People's Deputy of Ukraine
- Incumbent
- Assumed office 29 August 2019
- Preceded by: Oleksandr Dekhtiarchuk [uk]
- Constituency: Rivne Oblast, No. 154

Personal details
- Born: 6 March 1981 (age 45) Bushcha [uk], Ukrainian SSR, Soviet Union (now Ukraine)
- Party: Servant of the People
- Other political affiliations: Independent
- Education: National University of Water and Nature Management [uk]; National Academy for Public Administration;

= Oleksandr Aliksiychuk =

Ukrainian politician

Oleksandr Vasylovych Aliksiychuk (Олександр Васильович Аліксійчук; born 6 March 1981) is a Ukrainian politician currently serving as a People's Deputy of Ukraine from Ukraine's 154th electoral district since 29 August 2019, as a member of Servant of the People political party.

== Early life and career ==
Oleksandr Vasylovych Aliksiychuk was born on 6 March 1981 in the village of Bushcha, in Ukraine's Rivne Oblast.
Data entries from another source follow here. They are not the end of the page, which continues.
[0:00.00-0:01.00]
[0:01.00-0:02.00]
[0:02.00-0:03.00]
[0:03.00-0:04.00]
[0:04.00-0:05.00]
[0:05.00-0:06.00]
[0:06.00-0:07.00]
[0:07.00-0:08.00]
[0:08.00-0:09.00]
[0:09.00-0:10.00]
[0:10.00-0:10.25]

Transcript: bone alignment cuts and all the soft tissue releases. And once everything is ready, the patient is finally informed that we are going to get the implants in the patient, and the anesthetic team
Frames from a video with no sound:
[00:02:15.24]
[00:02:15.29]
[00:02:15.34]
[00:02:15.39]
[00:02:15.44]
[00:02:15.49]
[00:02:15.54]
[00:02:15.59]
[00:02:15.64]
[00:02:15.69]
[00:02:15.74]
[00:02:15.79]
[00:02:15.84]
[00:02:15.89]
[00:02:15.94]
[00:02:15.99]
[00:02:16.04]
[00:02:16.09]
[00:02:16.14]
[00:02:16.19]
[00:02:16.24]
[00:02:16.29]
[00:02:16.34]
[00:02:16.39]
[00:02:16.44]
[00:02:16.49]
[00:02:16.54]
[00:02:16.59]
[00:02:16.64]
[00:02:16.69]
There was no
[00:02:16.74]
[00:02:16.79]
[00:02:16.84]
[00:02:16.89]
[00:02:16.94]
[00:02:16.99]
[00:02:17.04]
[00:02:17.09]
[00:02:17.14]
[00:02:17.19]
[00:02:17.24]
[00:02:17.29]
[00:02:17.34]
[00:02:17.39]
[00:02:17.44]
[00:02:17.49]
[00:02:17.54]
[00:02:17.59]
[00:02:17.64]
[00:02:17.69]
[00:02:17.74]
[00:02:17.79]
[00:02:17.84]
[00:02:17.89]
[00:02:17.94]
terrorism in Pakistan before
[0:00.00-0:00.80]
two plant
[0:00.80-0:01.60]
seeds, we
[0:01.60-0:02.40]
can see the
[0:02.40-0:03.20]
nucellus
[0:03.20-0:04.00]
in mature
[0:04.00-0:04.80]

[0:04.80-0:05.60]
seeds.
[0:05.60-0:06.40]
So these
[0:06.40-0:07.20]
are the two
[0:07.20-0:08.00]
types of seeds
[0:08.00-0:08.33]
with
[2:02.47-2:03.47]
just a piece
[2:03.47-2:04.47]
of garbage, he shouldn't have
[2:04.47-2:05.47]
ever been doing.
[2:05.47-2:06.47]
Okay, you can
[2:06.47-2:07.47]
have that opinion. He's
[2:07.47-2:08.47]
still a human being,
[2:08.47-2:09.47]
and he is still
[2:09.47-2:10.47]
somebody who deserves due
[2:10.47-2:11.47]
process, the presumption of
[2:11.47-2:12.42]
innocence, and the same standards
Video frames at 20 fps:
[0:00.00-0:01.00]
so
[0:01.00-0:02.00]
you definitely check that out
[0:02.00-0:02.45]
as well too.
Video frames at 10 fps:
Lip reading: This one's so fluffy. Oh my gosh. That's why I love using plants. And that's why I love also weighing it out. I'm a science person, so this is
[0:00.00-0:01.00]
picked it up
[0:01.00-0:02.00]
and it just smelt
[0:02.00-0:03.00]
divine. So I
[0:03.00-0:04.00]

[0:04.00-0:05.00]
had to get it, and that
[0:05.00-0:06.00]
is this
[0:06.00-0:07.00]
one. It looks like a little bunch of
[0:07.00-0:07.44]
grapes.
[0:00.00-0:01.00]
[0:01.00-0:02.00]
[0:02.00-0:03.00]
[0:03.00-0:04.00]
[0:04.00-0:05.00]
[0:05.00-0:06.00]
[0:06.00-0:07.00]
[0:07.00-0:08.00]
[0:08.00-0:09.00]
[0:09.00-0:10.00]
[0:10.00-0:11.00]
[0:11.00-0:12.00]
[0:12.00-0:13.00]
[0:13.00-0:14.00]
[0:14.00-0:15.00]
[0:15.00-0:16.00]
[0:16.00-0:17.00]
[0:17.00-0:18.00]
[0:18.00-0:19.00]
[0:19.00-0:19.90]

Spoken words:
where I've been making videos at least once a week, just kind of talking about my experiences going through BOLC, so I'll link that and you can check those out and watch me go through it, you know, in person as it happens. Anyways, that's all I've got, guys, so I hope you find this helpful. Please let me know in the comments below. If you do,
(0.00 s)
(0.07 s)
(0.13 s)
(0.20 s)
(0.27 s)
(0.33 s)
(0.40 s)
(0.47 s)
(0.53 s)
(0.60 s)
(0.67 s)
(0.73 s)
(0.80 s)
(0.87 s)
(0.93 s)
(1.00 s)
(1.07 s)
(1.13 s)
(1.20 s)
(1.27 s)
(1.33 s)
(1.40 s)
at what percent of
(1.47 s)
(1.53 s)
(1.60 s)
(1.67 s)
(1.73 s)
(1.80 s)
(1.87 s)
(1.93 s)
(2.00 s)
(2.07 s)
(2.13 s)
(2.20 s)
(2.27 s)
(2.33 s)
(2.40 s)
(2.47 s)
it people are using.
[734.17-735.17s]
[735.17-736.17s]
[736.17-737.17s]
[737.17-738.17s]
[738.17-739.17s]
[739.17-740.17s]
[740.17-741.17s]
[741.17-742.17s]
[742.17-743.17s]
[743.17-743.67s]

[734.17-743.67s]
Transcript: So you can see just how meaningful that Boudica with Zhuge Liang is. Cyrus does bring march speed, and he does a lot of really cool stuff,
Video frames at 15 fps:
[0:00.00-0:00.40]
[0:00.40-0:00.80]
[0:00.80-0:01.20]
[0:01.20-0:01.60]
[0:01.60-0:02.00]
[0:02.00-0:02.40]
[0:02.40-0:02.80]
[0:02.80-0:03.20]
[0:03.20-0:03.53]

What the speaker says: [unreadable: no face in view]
He is a graduate of the National University of Water and Nature Management, specialising in lifting, construction, road and land reclamation machines, and equipment. He is also a graduate of the National Academy for Public Administration with a specialisation in parliamentarism and public administration.

Prior to his entry into politics, Aliksiychuk worked in the construction industry, particularly at the companies Torhbud-Servis LLC and Budtekh-Plus LLC. He was also active in philanthropy, working at the DRUH All-Ukrainian Fund for Assisting the Families of Ukraine's Heroes and organising children's sporting events in the city of Rivne and Rivne Oblast.

== Political career ==
In the 2019 Ukrainian presidential election's first round, Aliksiychuk participated in the campaign of Andriy Sadovyi prior to Sadovyi's withdrawal from the race.

Aliksiychuk ran in the 2019 Ukrainian parliamentary election as the candidate nominated by Servant of the People for the position of People's Deputy of Ukraine in the 154th Electoral districts of Ukraine, consisting of the city of Dubno and surrounding areas. At the time of the election, he was an independent. Aliksiychuk won the election with 36.01% of the vote, compared to 15.33% of the vote garnered by the incumbent People's Deputy Oleksandr Dekhtiarchuk. In the Verkhovna Rada (Ukraine's parliament), Aliksiychuk joined the Verkhovna Rada Committees on Organisation of State Power and Local Self-Rule, Regional Development, and Urban Planning.

On 11 November 2021, Aliksiychuk's car was set on fire by unknown individuals. At the time, the car was being used by Artur Byts, an assistant of Aliksiychuk. Byts and Aliksiychuk both stated that they suspected political reasons were behind the fire.